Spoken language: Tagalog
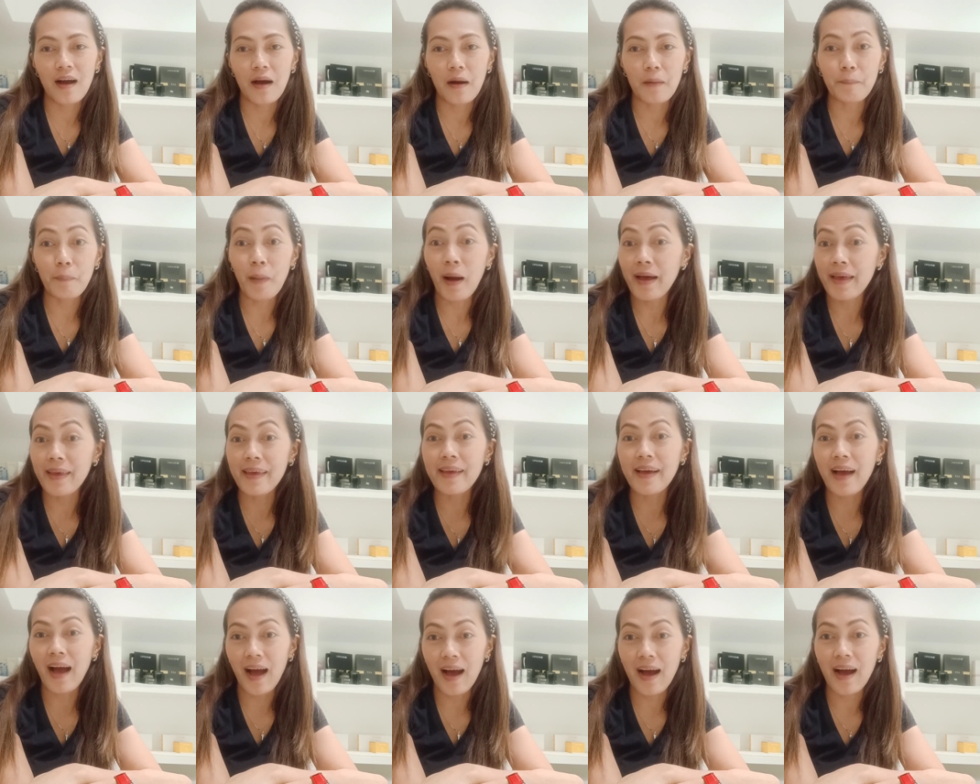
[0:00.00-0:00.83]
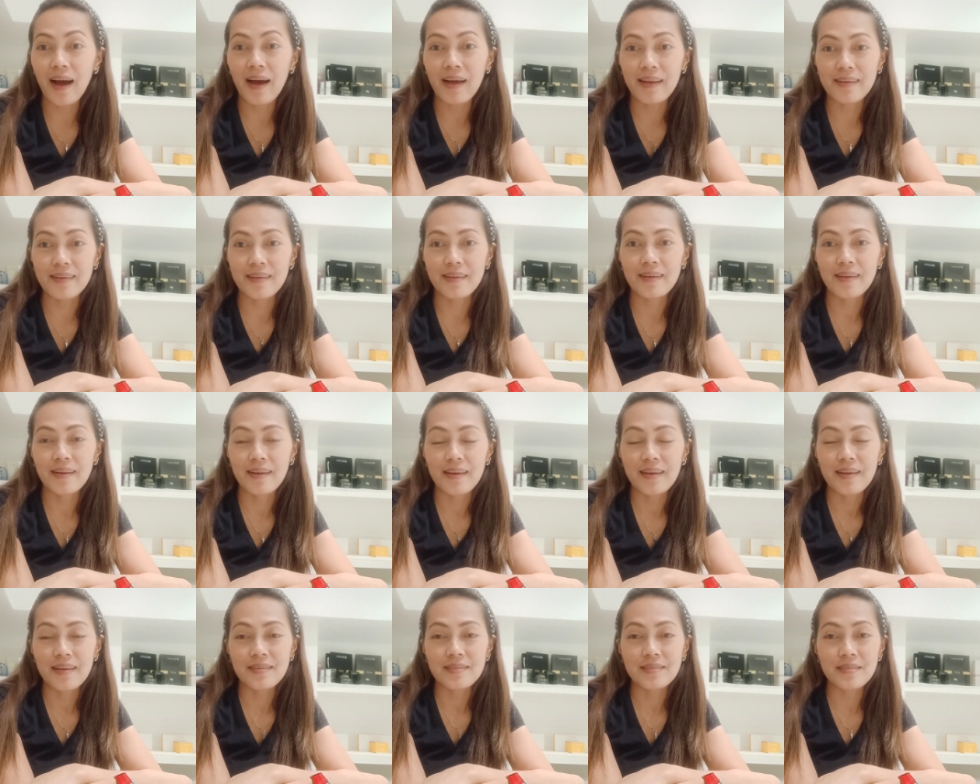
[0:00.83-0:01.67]
pahingahan
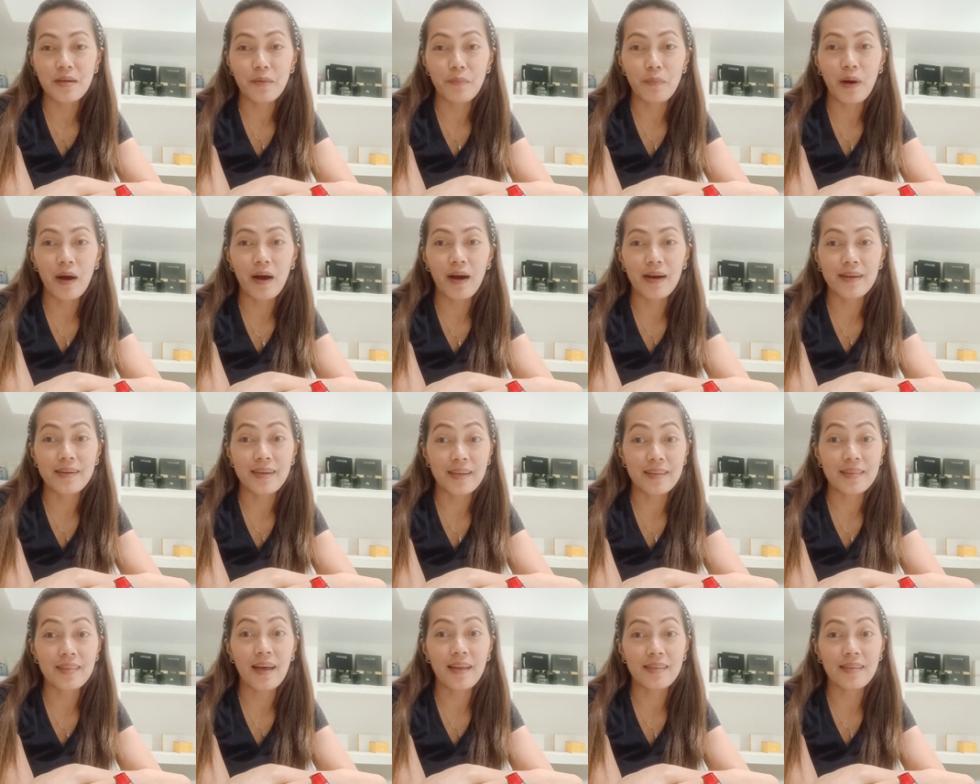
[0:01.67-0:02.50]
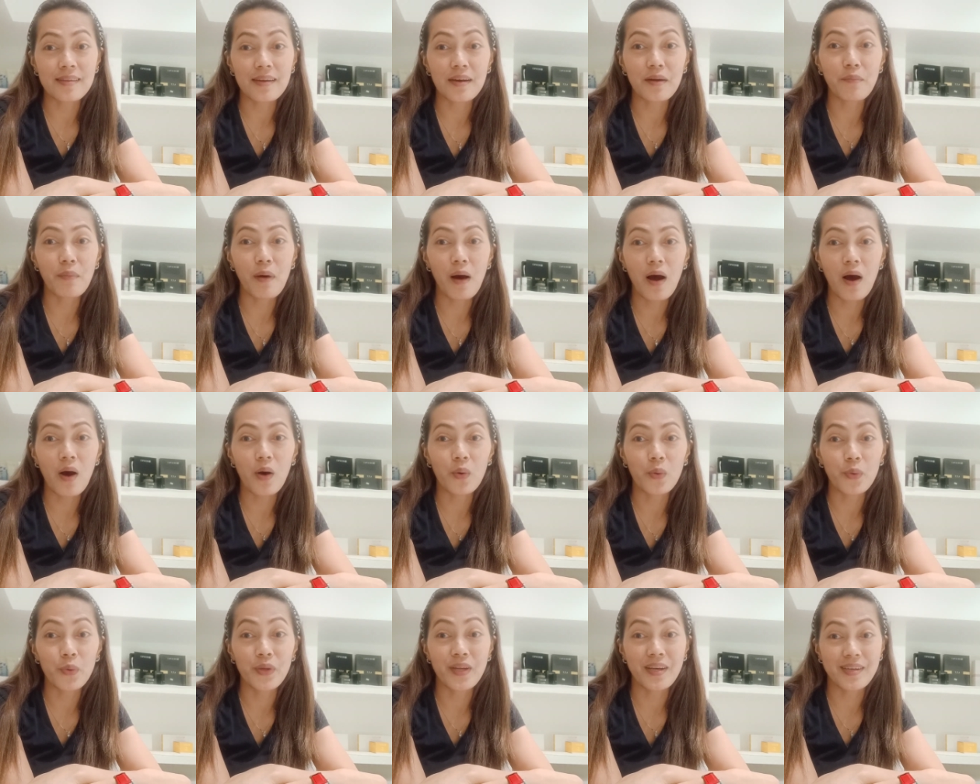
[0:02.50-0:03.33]
sa mga
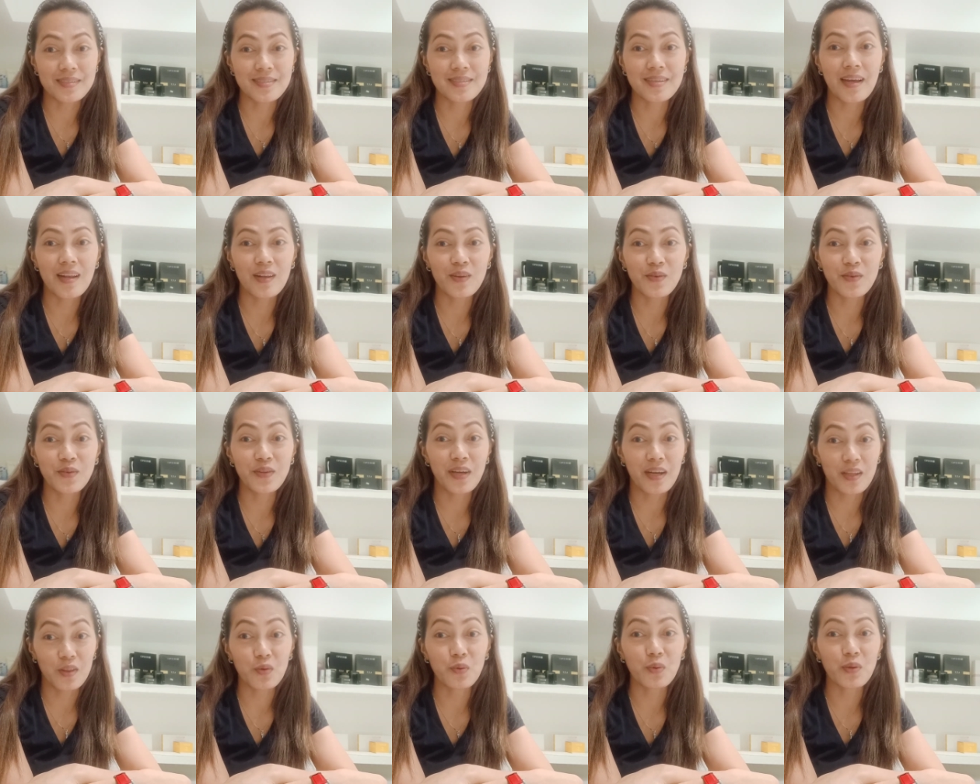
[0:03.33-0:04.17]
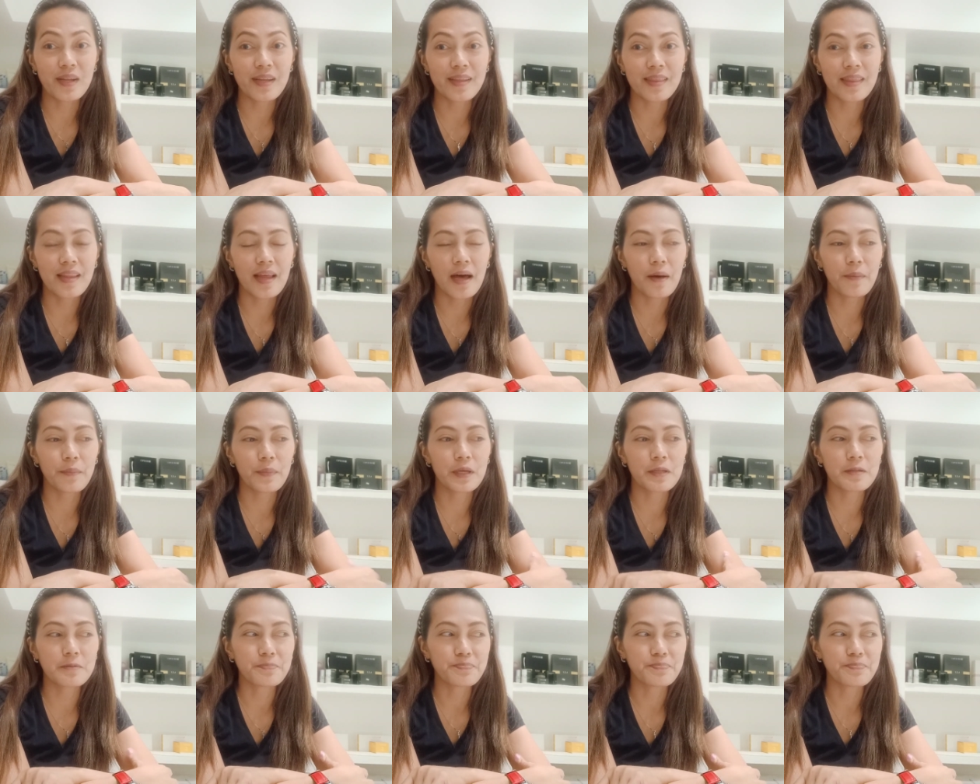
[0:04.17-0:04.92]
nagtatrabaho ng salon katulad namin.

* * *

What is being asked: What is needed is an exact copy of every entry, minus the images.

Solution for this problem:
Spoken language: Tagalog
[0:00.00-0:00.83]
[0:00.83-0:01.67]
pahingahan
[0:01.67-0:02.50]
[0:02.50-0:03.33]
sa mga
[0:03.33-0:04.17]
[0:04.17-0:04.92]
nagtatrabaho ng salon katulad namin.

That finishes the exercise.